O crente e a contribuição
O propósito dessa lição é estudar cuidadosamente o dever da contribuição financeira que todo o crente tem. A base principal da contribuição financeira deve ser o amor. Como salvo por Cristo Jesus, o crente deve tudo em sua vida a Ele e, por isso, sente uma gratidão constante a Deus, que o impulsiona a contribuir com seus bens materiais.
Além disso, o crente, como mordomo, reconhece que tudo quanto tem pertence ao Senhor. Ele é o autor da nossa salvação. É Ele quem nos dá a vida, o ar que respiramos, a saúde, a capacidade para o trabalho, as oportunidades de trabalho, enfim, tudo vem dEle (I Crônicas 29:11-16). Em gratidão a tudo isto, o crente, com amor, devolve a Deus uma parte do que recebe dEle.
O que é dizimo?
O dízimo é a décima parte do que ganhamos ou recebemos. Esta é a parte que, no mínimo, deve ser devolvida ao Senhor. Noventa por cento deve ser usado com sabedoria para todas as nossas necessidades e dez por cento devem ser devolvido ao Senhor.
A quem deve ser dado o dízimo? À igreja na qual o crente pertence. A igreja, como vimos, foi fundada por Jesus Cristo, como a agência do seu Reino aqui na terra. No Velho Testamento, os dízimo eram entregues aos levitas e sacerdotes para o sustento. No Novo Testamento os dízimos são entregues às igrejas.
Por que o crente deve dar o dízimo?
Há muitos que alegam que a prática do dízimo pertence à lei e que estamos sob a graça. É verdade que estamos sob a graça e não mais sob a lei, mas acontece que o dízimo é uma prática muito anterior à lei. Já cinco séculos antes da lei ter sido dada, lemos que o dízimo era praticado pelos fiéis.
Encontramos a primeira referência ao dízimo em Gênesis 14:20, quando Abraão dá o dízimo a Melquisedeque. O modo como o fato é registrado dá a entender que era uma prática comum.
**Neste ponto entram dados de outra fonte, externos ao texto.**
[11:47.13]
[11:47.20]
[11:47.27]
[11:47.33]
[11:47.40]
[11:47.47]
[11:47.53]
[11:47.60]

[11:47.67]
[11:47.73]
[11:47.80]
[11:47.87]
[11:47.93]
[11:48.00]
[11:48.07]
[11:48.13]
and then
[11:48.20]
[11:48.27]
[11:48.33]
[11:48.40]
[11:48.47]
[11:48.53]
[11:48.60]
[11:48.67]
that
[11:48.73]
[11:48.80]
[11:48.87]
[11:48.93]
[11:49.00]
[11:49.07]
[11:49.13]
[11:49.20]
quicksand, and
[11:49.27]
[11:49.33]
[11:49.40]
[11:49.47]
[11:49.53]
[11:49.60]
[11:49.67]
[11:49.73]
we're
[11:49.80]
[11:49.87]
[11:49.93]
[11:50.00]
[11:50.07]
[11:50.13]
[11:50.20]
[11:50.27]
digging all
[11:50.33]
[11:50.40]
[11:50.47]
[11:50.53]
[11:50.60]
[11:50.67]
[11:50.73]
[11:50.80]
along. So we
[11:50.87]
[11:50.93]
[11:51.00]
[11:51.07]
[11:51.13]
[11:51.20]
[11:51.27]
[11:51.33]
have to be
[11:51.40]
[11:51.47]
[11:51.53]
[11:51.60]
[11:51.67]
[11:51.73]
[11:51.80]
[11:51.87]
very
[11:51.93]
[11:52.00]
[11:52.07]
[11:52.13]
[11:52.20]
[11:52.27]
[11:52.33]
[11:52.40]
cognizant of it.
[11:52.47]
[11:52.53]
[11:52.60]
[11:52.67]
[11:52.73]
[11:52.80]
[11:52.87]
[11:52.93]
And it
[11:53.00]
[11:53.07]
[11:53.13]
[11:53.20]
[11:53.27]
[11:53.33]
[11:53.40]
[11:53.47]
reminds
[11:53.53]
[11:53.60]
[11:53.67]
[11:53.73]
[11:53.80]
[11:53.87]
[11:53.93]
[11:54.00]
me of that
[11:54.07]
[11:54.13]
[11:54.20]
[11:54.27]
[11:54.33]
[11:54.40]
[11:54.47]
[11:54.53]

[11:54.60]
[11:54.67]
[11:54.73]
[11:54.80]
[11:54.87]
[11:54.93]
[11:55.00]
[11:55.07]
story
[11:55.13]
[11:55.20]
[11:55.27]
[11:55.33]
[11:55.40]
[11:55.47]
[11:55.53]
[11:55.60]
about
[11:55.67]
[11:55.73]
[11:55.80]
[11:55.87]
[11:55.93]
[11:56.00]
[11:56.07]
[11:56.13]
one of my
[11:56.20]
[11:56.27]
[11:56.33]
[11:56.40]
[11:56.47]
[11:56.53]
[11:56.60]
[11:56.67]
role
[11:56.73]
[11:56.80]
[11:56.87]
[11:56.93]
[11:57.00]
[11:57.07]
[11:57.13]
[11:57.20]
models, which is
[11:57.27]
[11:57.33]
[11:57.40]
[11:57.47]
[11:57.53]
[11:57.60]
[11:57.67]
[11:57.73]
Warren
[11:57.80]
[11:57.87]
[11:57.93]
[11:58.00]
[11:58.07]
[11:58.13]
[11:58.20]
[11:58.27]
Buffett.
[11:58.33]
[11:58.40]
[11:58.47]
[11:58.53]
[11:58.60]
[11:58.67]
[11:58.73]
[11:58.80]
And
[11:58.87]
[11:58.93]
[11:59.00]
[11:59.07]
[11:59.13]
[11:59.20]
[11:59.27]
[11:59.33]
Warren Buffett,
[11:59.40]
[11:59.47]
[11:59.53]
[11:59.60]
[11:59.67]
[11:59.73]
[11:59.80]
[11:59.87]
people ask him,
Mais tarde, quando Jacó foge da presença de Esaú, ele promete dar o dízimo de tudo se o Senhor fosse o seu Deus e o abençoasse em sua viagem e seu regresso ao lar (Gênesis 28:20-22). O que a lei fez foi apenas confirmar uma prática que era comum. Para o povo judeu, o dízimo era obrigatório por lei; para o crente, é uma imposição do amor.
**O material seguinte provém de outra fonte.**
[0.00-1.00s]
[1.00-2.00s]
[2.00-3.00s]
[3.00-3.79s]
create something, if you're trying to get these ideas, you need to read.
Jesus confirmou a prática do dízimo quando repreendeu os escribas e fariseus que desprezavam a lei (Mateus 23:23). Paulo, escrevendo aos coríntios, ensina-os a separar, “no primeiro dia da semana, sua oferta conforme a sua prosperidade” (I Coríntios 16:2). Ele ensina, portanto, o dízimo: cada um dando conforme o seu ganho. É um método prático, definido e sistemático.
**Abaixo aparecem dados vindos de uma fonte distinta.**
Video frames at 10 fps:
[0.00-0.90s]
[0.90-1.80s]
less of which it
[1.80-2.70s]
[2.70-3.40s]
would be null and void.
Hoje, o nosso dízimo é em dinheiro, mas no passado era em produtos. Nos centros urbanos, todos recebem salário em dinheiro, o que não impede que em locais onde não circula o dinheiro o dízimo seja dado em produtos agrícolas, gado e etc. Assim faziam os irmãos no interior do Amazonas, Coari, dando dízimo em paneiros de farinha, aves, ovos, etc. O importante é dar a Deus a décima parte de tudo que Ele nos der.
Há na Bíblia promessas de bênçãos para os que são fiéis em seus dízimos e maldição para os infiéis (Malaquias 3:8-12). No entanto, a motivação do crente não deve ser o temor ou o desejo de receber algo em troca, mas sim o seu amor a Deus.
A oferta alçada ou oferta especial
O dízimo é uma obrigação de todo o crente. Mas o crente pode dar a Deus o quanto quiser e sentir no seu coração além do dízimo. A contribuição, que não é o dízimo, tem sido designada como oferta alçada ou oferta especial. São ofertas voluntárias em que podemos, se quisermos, especificar a finalidade da oferta.
Entre as ofertas alçadas podemos ter as ofertas de gratião a Deus por bênçãos que tenhamos recebido: aniversário, restabelecimento de uma enfermidade, aprovação em algum concurso, uma vitória em nossa vida, etc. Para estas ofertas não há valor estimado. Cada um dá como sentir no seu coração.
Outras ofertas especiais são para necessidades específicas da causa: Missões em todos o níveis (regionais, nacionais, mundiais). Como salvos por Jesus Cristo, sentimos a obrigação de levar o evangelho a todos os homens e por isso contribuímos para a sua efetivação. Cada crente oferta como sentir no seu coração.